Two weeks later, you still do. I still love the moments of watching you wiggle around and make funny faces. Your father and I still steal as many quiet hours together with you as we can. Things are a little harder now that we have weeks of missed sleep stacking up and there are times when you are inconsolable. It breaks our hearts when you cry and we can’t find the reason to fix it. But that’s part of you growing and adapting to life in the world, and so we keep learning and loving you more each day.
My body is healing and moving forward as well, although not nearly as fast as I’d have liked. It’s hard to remember that I was pregnant for 9 months and then had major surgery, and that both come with physical consequences that will take time to pass. I was hoping I’d be one of those rare women who bounced back instantly after birth. Instead I have stretch marks, swelling and scar tissue around my incision, and a belly that still looks a bit pregnant. I stand in front of the mirror poking at my stomach and getting upset multiple times a day until your father tells me to stop, be patient, give it time.

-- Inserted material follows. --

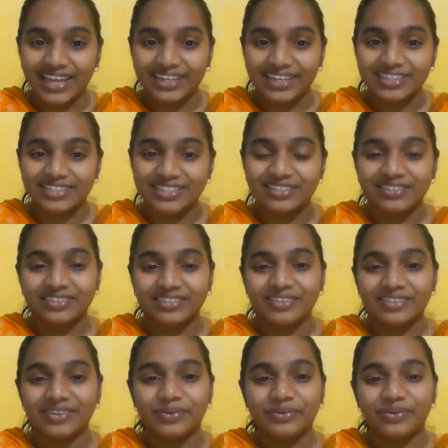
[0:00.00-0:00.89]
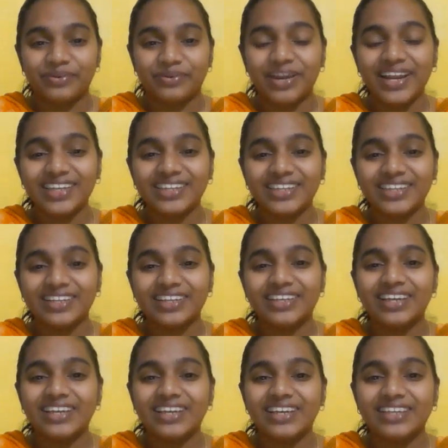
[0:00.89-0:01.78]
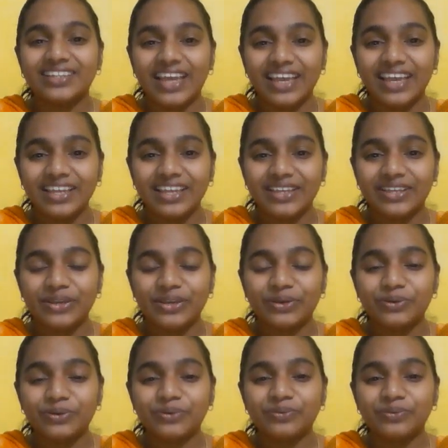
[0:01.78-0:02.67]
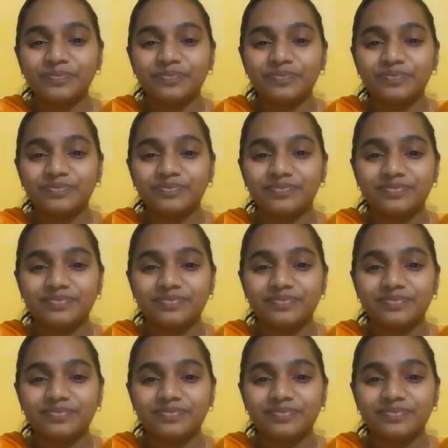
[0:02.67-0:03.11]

get. All right? Thank you.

I’ll try. It’s hard. There have been so many changes.
But you are worth it all. You are wonderful, even when you scream and vomit milk down my shirt. You smell amazing, which is remarkable considering that you crap yourself multiple times a day and bathe once a week. You bring us so much joy and where we were once so busy and focused on our lives, now we sit around focused on you and marvel at our good fortune. You upended our lives and stole all our time and made us such a happy family. Thank you for showing up.